People hoping to travel abroad will have to wait until January for cheaper flights even though oil prices are plunging and the yen is rapidly strengthening against the dollar and euro.
Airlines operating from Japan set fuel surcharges in three-month intervals that must be approved by the Land, Infrastructure, Transport and Tourism Ministry. The new surcharges, for which carriers refer to the average Singapore kerosene price from August to October, kick in New Year’s Day.
“Given the current situation surrounding fuel prices and exchange rates, surcharges will definitely fall” starting Jan. 1, Japan Airlines spokesman Soichi Yotsuki said Monday. All Nippon Airways spokesman Shinichi Shinkawa also said that the surcharges will drop.
Yotsuki said the October-December surcharge for flights from Narita to Hawaii is ¥44,000, the same price as the basic airfare during the cheapest period in the quarter. Tickets have to be purchased seven days prior to departure.
The July-September surcharge was ¥40,000, while the April-June rate was ¥28,000. Airfares are not affected by fuel costs but by demand, so carriers raise fares over Christmas and other peak seasons, he said.
Singapore kerosene, which JAL and ANA use for fuel, peaked at 396.39 cents per gallon in July and fell to 286.89 cents in September, a level near that in February and March, according to the U.S. Energy Information Administration, which quotes the price only by month.
That only shows the drop in dollar terms.

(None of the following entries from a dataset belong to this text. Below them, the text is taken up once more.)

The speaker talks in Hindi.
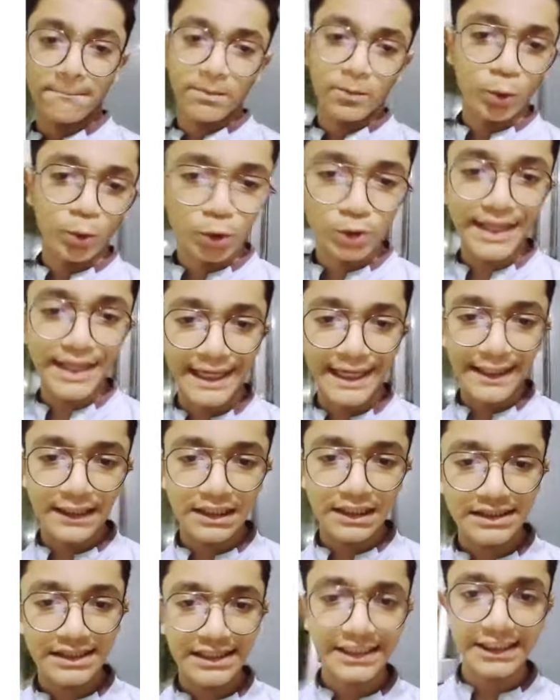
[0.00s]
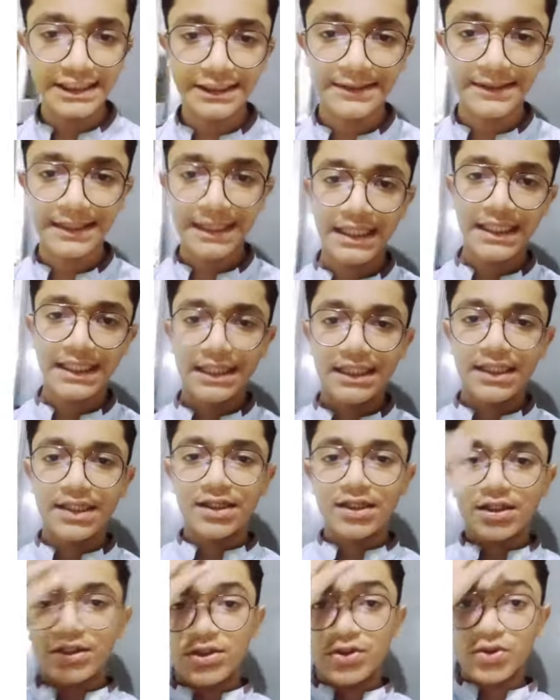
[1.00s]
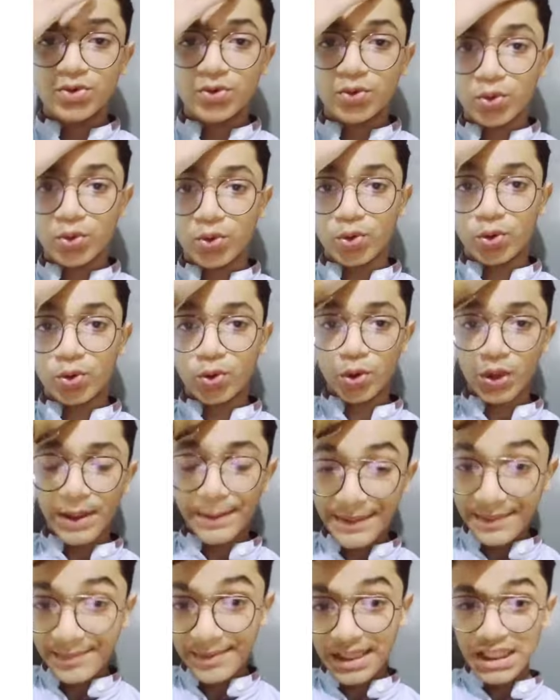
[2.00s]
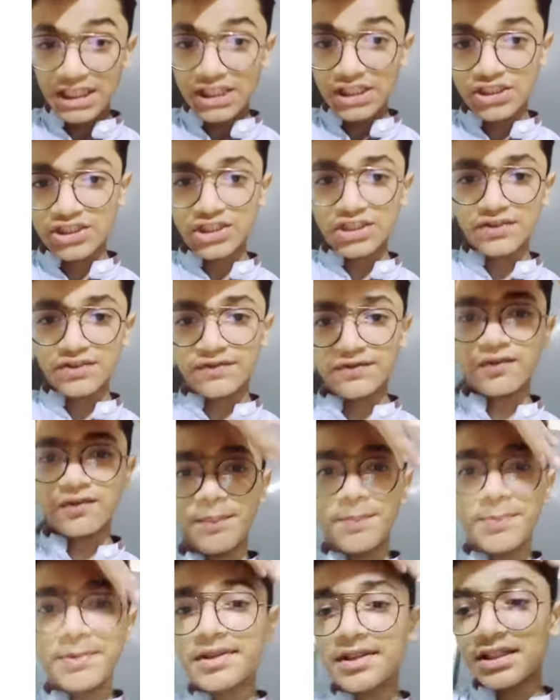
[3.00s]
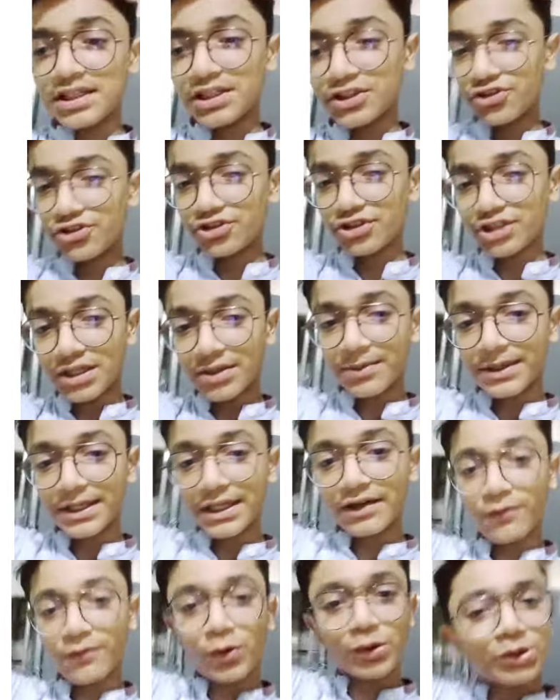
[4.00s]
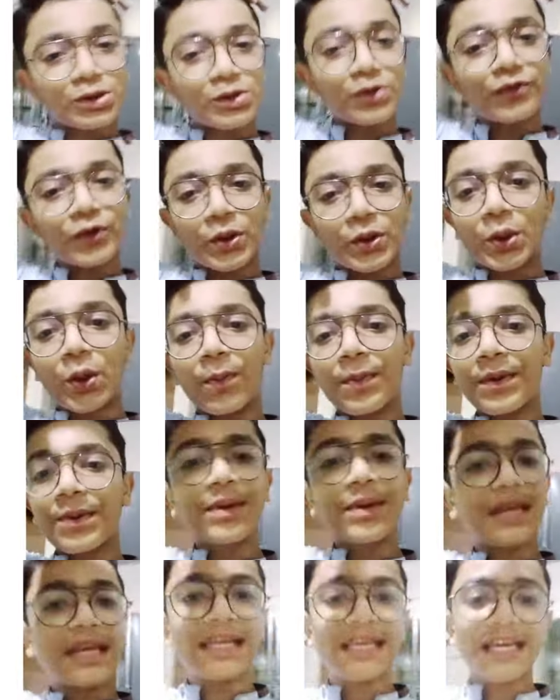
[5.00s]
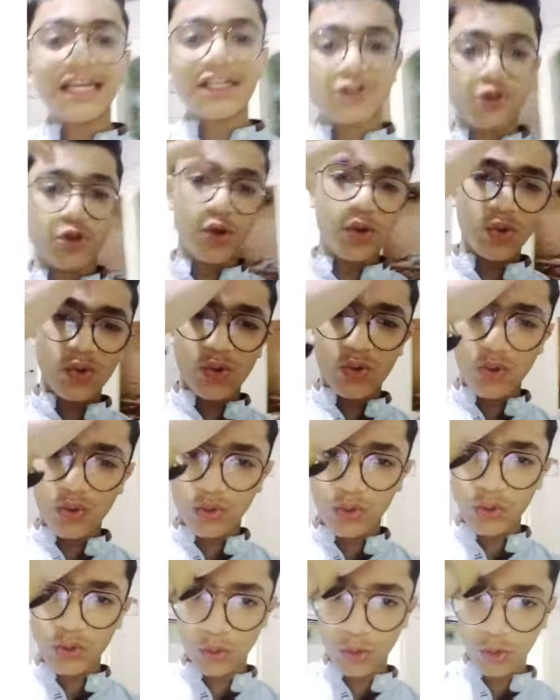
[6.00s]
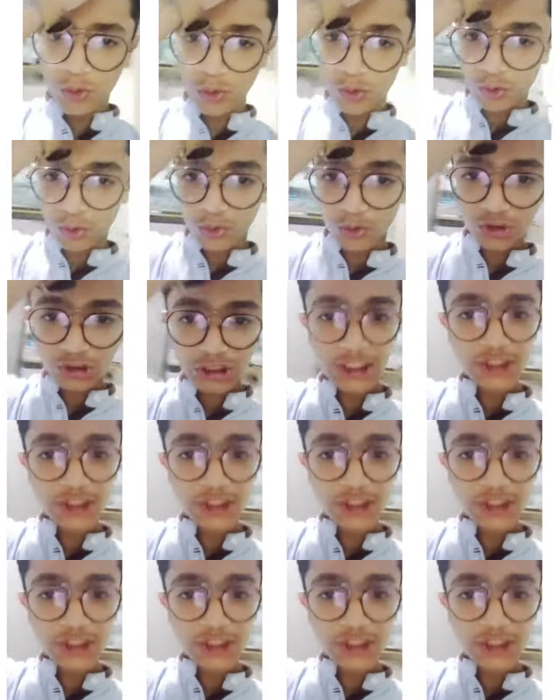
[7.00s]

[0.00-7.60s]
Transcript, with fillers: हो जाएगा सही है तो अभी मैं नीचे वापस से नीचे जाना पड़ेगा वो तो फ़ोटो कॉपी में लेके आ चुका हूँ तो उसके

It has dropped further via the yen. The yen was quoted around 94 to the dollar Monday after touching a 13-year high of 90.93 on Friday. The yen changed hands at around 110 against the dollar in August.
The carriers’ move also benefits travel agencies, as airfare and surcharges account for about 60 percent to 70 percent of their tour package prices.
But H.I.S. Co. said it may be able to offer better deals in packages earlier than January because hotel and other costs are denominated in destination currencies and thus will be cheaper in yen.
“If the exchange rate remains near where it stands now, we may be able to cut the tour package price within this year,” said Takashi Nakatani, a spokesman of H.I.S., which owns No. 1 Travel and Just Travel.
JTB Corp., Japan’s largest travel agency, said its package prices excluding airfare and surcharges will not change easily even though the exchange rate fluctuates rapidly.
“Our company is not affected by exchange rates very much,” JTB spokeswoman Megumi Ashizawa said. “But if the yen remains strong like now, we may consider” lowering prices.
Still, a “strong yen is good for Japanese tourists who purchase famous brand products overseas. I hope it will help the industry,” she added.
The number of overseas travelers from Japan fell 9.7 percent to 1.4 million in September from the same month last year as a slowing economy and high surcharges cooled consumer sentiment, according to the Japan National Tourist Organization. It has fallen year on year every month this year.